Other changes, not discussed above, will have a huge if not yet fully defined impact on particular departments or disciplines. For instance the removal of grants for nursing students and their replacement with loans and an unregulated market.

So, what will that mean for us at City? The first thing is that since none of these plans are fully fleshed out, in the immediate future it will produce uncertainty. Senior managers at City and elsewhere are desperately trying to position themselves in what they think will be the new market. But in lieu of any concrete evidence of what success will require, this amounts to little more than rearranging the deck-chairs.

Past experience suggests, however, that these changes are likely to ramp up the pressures on us all to be ‘excellent’ in ever-expanding ways, since in a marketized HE sector the costs of ‘failure’ will be greater. This may mean that we are held responsible for things that are largely outside our control – for ensuring excellent NSS outcomes, for student ‘employability’ (notwithstanding cuts to the Careers service), for chasing harder after ever-diminishing pots of research funding. In this context we need to be vigilant about resisting further performance management (such as management’s inappropriate use of the ARQM).

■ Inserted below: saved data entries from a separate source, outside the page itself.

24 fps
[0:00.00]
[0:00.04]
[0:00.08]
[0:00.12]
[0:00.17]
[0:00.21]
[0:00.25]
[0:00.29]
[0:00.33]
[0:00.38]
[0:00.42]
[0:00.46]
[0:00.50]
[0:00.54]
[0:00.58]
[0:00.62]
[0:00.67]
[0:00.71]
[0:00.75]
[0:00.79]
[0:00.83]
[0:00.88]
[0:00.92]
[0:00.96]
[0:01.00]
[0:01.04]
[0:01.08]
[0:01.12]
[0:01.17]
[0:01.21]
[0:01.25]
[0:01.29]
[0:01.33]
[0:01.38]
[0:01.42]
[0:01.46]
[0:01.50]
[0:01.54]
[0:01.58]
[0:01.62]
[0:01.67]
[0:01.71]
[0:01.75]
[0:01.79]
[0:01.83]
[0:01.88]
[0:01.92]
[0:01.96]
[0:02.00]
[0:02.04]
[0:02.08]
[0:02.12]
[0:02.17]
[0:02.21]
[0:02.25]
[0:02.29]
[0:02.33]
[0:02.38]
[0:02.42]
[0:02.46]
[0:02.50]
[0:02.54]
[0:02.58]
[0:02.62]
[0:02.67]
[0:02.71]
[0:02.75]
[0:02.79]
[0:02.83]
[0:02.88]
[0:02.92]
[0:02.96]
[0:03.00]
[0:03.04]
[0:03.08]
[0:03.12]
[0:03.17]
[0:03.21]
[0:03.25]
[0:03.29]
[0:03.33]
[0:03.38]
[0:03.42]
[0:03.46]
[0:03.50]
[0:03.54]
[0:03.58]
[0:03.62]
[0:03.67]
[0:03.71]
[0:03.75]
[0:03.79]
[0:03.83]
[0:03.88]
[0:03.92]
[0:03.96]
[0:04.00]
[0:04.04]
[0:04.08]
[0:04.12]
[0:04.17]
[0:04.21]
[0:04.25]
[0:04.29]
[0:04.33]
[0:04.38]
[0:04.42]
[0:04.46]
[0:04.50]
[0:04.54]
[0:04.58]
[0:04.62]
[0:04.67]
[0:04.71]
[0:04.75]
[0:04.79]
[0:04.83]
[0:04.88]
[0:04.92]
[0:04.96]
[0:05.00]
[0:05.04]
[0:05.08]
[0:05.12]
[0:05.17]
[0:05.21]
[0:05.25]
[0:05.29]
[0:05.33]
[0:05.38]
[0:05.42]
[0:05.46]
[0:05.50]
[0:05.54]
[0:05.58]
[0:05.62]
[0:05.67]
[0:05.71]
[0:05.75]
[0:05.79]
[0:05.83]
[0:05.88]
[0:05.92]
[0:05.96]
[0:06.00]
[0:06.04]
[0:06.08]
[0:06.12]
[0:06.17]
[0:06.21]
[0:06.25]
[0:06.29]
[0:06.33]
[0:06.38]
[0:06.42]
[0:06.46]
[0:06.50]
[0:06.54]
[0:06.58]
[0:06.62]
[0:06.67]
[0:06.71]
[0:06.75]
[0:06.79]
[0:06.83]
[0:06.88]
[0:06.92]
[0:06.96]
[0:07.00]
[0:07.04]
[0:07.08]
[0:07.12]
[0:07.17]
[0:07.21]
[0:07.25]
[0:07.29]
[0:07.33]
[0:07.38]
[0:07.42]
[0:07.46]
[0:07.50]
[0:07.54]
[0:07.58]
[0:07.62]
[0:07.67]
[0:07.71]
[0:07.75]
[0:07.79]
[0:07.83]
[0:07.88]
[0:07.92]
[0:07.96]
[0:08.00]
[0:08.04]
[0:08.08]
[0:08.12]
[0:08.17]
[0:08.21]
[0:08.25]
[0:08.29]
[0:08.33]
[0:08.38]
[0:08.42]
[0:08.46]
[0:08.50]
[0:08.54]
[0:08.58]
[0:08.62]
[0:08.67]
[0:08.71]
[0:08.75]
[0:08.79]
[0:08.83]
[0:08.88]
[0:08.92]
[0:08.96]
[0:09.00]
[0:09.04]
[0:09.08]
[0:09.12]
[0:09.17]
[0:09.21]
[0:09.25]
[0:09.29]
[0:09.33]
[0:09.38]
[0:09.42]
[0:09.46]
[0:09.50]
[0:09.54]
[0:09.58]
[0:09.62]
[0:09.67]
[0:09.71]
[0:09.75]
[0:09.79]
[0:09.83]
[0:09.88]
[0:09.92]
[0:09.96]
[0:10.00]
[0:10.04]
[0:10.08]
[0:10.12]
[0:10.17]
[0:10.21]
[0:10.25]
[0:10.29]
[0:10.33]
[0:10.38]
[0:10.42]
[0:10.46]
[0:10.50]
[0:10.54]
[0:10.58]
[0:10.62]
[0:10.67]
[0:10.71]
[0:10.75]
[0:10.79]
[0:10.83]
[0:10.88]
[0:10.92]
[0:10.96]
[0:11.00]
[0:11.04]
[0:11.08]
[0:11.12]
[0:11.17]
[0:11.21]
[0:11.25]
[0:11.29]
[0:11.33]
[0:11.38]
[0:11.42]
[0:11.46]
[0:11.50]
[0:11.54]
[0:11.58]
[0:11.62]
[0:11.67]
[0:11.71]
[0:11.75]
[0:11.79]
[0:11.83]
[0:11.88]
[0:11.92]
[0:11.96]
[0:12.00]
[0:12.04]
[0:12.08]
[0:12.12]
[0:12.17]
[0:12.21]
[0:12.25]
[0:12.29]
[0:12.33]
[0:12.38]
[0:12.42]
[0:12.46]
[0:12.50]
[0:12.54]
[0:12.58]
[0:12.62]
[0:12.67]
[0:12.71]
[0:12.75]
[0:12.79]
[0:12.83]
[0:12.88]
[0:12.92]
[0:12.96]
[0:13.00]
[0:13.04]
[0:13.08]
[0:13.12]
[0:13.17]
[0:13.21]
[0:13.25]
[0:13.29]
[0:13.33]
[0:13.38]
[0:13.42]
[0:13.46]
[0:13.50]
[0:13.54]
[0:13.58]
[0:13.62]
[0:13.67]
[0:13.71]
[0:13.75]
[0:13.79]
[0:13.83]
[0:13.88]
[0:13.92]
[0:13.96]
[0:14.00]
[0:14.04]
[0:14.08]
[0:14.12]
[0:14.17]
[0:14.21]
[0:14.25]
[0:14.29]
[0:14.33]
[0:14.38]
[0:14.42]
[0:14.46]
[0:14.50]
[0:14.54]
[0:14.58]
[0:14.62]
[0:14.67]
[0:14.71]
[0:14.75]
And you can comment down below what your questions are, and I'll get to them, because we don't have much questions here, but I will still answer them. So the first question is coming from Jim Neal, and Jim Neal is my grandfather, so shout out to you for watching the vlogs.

As a union we must also reassert the value of higher education and of research, whether or not this fits with the government’s short-term priorities.

 

We will be posting further updates to this blog and encourage members to contribute, for instance by sending us their experiences or commentary.

 

We encourage City UCU members to register to attend The Second Convention for Higher Education on ‘The HE Green Paper: The Threat to the Public University …and what we can do about it’ at UCL on Saturday 27th February.

 

Recommended Further Reading:

John Holmwood’s ‘Slouching towards the market

Charles Kowalski’s ‘Not learning from error: Teaching Excellence Failure

THE The higher education Green Paper: Everything you need to know

UCU (brief) response to the Spending Review

Education-Only Academic Contracts at City?

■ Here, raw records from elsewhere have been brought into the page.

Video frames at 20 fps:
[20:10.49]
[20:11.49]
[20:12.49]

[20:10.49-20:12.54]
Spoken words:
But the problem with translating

The report from Senate on 8 July mentioned the University’s plans to introduce a new education-only contract for academic staff, i.e. for those not engaged in research.

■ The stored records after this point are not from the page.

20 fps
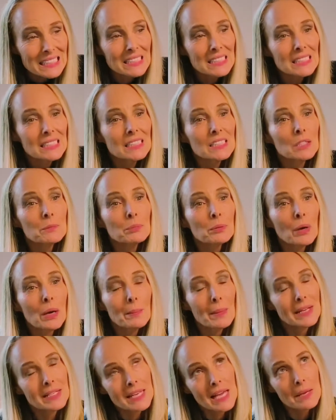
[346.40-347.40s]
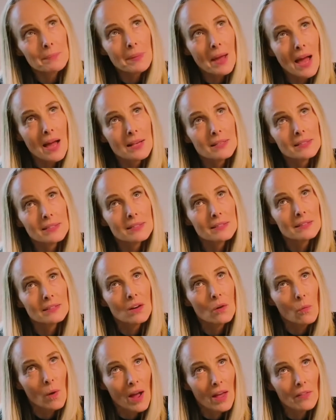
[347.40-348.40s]
to pray. My dad passed a
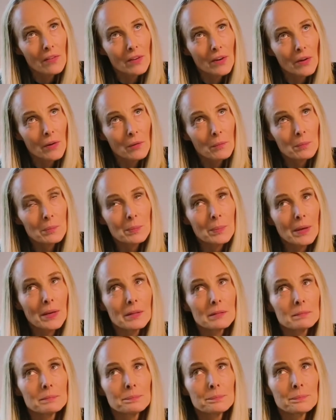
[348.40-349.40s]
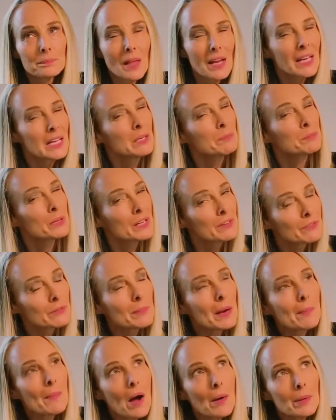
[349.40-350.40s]
while ago, but I gotta pray for my
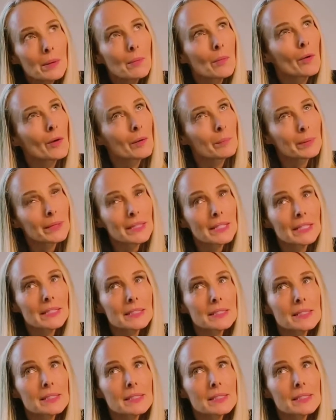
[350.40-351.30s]
mama more because,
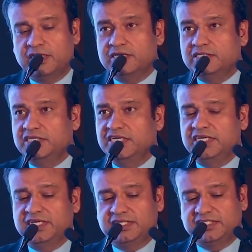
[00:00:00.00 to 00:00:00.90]

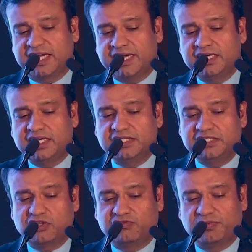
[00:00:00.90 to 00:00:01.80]
The second case is
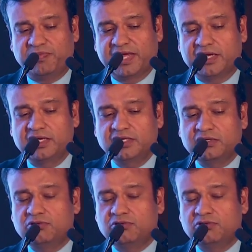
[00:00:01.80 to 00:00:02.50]
of a banker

It also reported that the University was working with the unions on this. In fact, the previous week the UCU branch had been invited to a confidential discussion with the Deputy Vice-Chancellor about the plan to have a new education-only contract available (for new starters only) from September.

We voiced our opposition to any plan which permanently blocks off the option of research from any academic and which has the potential to create a two-tier system in academic contracts. By the following day however we were already hearing reports from some schools about plans to move existing staff onto such contracts.

This matter, along with the fact that academic role profiles which have still not been discussed with the unions, will be pursued at the Joint Consultation and Negotiations Board (JCNB) which next meets in August.